### WHAT THIS TASK INVOLVES:
Please restate the lines shown below exactly, every one of them.

### GIVEN INFORMATION:
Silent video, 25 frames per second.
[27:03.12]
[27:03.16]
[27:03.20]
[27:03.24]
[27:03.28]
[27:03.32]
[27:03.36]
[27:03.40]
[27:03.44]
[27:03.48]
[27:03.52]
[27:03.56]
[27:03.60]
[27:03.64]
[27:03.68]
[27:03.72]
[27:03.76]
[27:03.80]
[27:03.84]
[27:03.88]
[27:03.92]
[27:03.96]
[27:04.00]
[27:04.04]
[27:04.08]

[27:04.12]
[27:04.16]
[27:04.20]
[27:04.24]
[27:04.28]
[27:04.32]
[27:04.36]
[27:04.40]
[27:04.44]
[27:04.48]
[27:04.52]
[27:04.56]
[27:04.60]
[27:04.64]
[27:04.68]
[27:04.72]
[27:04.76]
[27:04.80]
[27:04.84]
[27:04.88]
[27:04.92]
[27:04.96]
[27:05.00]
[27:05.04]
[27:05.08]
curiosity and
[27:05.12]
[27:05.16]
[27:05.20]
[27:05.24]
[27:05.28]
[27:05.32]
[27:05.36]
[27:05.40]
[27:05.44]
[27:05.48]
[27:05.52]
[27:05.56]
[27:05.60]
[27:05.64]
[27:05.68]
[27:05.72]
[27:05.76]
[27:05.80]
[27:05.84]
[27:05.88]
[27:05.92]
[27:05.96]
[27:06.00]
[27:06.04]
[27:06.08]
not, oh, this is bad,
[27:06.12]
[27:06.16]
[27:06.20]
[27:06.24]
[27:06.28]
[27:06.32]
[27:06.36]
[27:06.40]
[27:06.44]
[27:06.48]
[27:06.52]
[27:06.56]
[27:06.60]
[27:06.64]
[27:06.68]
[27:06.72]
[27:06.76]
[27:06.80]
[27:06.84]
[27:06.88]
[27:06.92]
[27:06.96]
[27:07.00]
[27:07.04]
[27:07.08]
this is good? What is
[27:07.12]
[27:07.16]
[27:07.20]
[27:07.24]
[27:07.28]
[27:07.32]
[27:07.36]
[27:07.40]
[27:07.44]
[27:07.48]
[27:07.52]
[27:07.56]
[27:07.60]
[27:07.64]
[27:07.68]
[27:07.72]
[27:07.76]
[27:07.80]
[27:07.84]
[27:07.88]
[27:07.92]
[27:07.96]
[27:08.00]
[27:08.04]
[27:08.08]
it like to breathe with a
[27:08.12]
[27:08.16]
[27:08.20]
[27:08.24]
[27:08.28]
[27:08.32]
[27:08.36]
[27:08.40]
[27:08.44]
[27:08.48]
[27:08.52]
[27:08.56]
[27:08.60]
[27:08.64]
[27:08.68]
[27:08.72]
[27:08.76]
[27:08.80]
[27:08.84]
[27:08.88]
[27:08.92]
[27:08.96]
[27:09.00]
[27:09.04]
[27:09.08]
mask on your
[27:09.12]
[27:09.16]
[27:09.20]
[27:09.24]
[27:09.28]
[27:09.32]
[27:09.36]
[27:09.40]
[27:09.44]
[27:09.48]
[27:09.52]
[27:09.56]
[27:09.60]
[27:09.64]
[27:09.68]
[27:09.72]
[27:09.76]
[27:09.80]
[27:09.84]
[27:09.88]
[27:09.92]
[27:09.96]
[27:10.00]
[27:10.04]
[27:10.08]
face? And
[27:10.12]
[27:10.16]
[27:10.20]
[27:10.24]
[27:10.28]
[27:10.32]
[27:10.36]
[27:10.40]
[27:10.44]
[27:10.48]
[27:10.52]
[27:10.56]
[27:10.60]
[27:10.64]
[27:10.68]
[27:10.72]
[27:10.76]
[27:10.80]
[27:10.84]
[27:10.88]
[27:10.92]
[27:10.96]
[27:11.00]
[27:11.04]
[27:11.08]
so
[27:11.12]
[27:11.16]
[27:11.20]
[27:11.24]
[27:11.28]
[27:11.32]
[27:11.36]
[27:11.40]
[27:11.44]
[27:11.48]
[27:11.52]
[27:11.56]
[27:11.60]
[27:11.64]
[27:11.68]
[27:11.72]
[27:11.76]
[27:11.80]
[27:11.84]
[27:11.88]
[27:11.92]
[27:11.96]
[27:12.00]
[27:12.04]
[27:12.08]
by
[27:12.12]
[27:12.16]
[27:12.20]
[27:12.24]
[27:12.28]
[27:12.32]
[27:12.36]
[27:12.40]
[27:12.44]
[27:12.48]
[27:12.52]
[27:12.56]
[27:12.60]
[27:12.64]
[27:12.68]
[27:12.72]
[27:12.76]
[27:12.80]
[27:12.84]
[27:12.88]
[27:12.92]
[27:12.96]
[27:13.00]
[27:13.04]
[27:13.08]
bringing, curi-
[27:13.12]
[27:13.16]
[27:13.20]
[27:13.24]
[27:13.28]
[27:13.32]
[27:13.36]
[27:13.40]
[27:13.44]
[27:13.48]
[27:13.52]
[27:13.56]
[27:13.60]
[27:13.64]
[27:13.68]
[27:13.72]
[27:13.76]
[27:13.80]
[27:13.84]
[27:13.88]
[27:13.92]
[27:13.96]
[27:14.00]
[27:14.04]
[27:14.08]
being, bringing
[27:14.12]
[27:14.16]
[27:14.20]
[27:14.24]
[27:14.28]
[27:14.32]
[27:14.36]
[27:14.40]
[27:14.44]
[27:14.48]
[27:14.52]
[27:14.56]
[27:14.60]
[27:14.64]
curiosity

### WRITTEN SOLUTION:
Silent video, 25 frames per second.
[27:03.12]
[27:03.16]
[27:03.20]
[27:03.24]
[27:03.28]
[27:03.32]
[27:03.36]
[27:03.40]
[27:03.44]
[27:03.48]
[27:03.52]
[27:03.56]
[27:03.60]
[27:03.64]
[27:03.68]
[27:03.72]
[27:03.76]
[27:03.80]
[27:03.84]
[27:03.88]
[27:03.92]
[27:03.96]
[27:04.00]
[27:04.04]
[27:04.08]

[27:04.12]
[27:04.16]
[27:04.20]
[27:04.24]
[27:04.28]
[27:04.32]
[27:04.36]
[27:04.40]
[27:04.44]
[27:04.48]
[27:04.52]
[27:04.56]
[27:04.60]
[27:04.64]
[27:04.68]
[27:04.72]
[27:04.76]
[27:04.80]
[27:04.84]
[27:04.88]
[27:04.92]
[27:04.96]
[27:05.00]
[27:05.04]
[27:05.08]
curiosity and
[27:05.12]
[27:05.16]
[27:05.20]
[27:05.24]
[27:05.28]
[27:05.32]
[27:05.36]
[27:05.40]
[27:05.44]
[27:05.48]
[27:05.52]
[27:05.56]
[27:05.60]
[27:05.64]
[27:05.68]
[27:05.72]
[27:05.76]
[27:05.80]
[27:05.84]
[27:05.88]
[27:05.92]
[27:05.96]
[27:06.00]
[27:06.04]
[27:06.08]
not, oh, this is bad,
[27:06.12]
[27:06.16]
[27:06.20]
[27:06.24]
[27:06.28]
[27:06.32]
[27:06.36]
[27:06.40]
[27:06.44]
[27:06.48]
[27:06.52]
[27:06.56]
[27:06.60]
[27:06.64]
[27:06.68]
[27:06.72]
[27:06.76]
[27:06.80]
[27:06.84]
[27:06.88]
[27:06.92]
[27:06.96]
[27:07.00]
[27:07.04]
[27:07.08]
this is good? What is
[27:07.12]
[27:07.16]
[27:07.20]
[27:07.24]
[27:07.28]
[27:07.32]
[27:07.36]
[27:07.40]
[27:07.44]
[27:07.48]
[27:07.52]
[27:07.56]
[27:07.60]
[27:07.64]
[27:07.68]
[27:07.72]
[27:07.76]
[27:07.80]
[27:07.84]
[27:07.88]
[27:07.92]
[27:07.96]
[27:08.00]
[27:08.04]
[27:08.08]
it like to breathe with a
[27:08.12]
[27:08.16]
[27:08.20]
[27:08.24]
[27:08.28]
[27:08.32]
[27:08.36]
[27:08.40]
[27:08.44]
[27:08.48]
[27:08.52]
[27:08.56]
[27:08.60]
[27:08.64]
[27:08.68]
[27:08.72]
[27:08.76]
[27:08.80]
[27:08.84]
[27:08.88]
[27:08.92]
[27:08.96]
[27:09.00]
[27:09.04]
[27:09.08]
mask on your
[27:09.12]
[27:09.16]
[27:09.20]
[27:09.24]
[27:09.28]
[27:09.32]
[27:09.36]
[27:09.40]
[27:09.44]
[27:09.48]
[27:09.52]
[27:09.56]
[27:09.60]
[27:09.64]
[27:09.68]
[27:09.72]
[27:09.76]
[27:09.80]
[27:09.84]
[27:09.88]
[27:09.92]
[27:09.96]
[27:10.00]
[27:10.04]
[27:10.08]
face? And
[27:10.12]
[27:10.16]
[27:10.20]
[27:10.24]
[27:10.28]
[27:10.32]
[27:10.36]
[27:10.40]
[27:10.44]
[27:10.48]
[27:10.52]
[27:10.56]
[27:10.60]
[27:10.64]
[27:10.68]
[27:10.72]
[27:10.76]
[27:10.80]
[27:10.84]
[27:10.88]
[27:10.92]
[27:10.96]
[27:11.00]
[27:11.04]
[27:11.08]
so
[27:11.12]
[27:11.16]
[27:11.20]
[27:11.24]
[27:11.28]
[27:11.32]
[27:11.36]
[27:11.40]
[27:11.44]
[27:11.48]
[27:11.52]
[27:11.56]
[27:11.60]
[27:11.64]
[27:11.68]
[27:11.72]
[27:11.76]
[27:11.80]
[27:11.84]
[27:11.88]
[27:11.92]
[27:11.96]
[27:12.00]
[27:12.04]
[27:12.08]
by
[27:12.12]
[27:12.16]
[27:12.20]
[27:12.24]
[27:12.28]
[27:12.32]
[27:12.36]
[27:12.40]
[27:12.44]
[27:12.48]
[27:12.52]
[27:12.56]
[27:12.60]
[27:12.64]
[27:12.68]
[27:12.72]
[27:12.76]
[27:12.80]
[27:12.84]
[27:12.88]
[27:12.92]
[27:12.96]
[27:13.00]
[27:13.04]
[27:13.08]
bringing, curi-
[27:13.12]
[27:13.16]
[27:13.20]
[27:13.24]
[27:13.28]
[27:13.32]
[27:13.36]
[27:13.40]
[27:13.44]
[27:13.48]
[27:13.52]
[27:13.56]
[27:13.60]
[27:13.64]
[27:13.68]
[27:13.72]
[27:13.76]
[27:13.80]
[27:13.84]
[27:13.88]
[27:13.92]
[27:13.96]
[27:14.00]
[27:14.04]
[27:14.08]
being, bringing
[27:14.12]
[27:14.16]
[27:14.20]
[27:14.24]
[27:14.28]
[27:14.32]
[27:14.36]
[27:14.40]
[27:14.44]
[27:14.48]
[27:14.52]
[27:14.56]
[27:14.60]
[27:14.64]
curiosity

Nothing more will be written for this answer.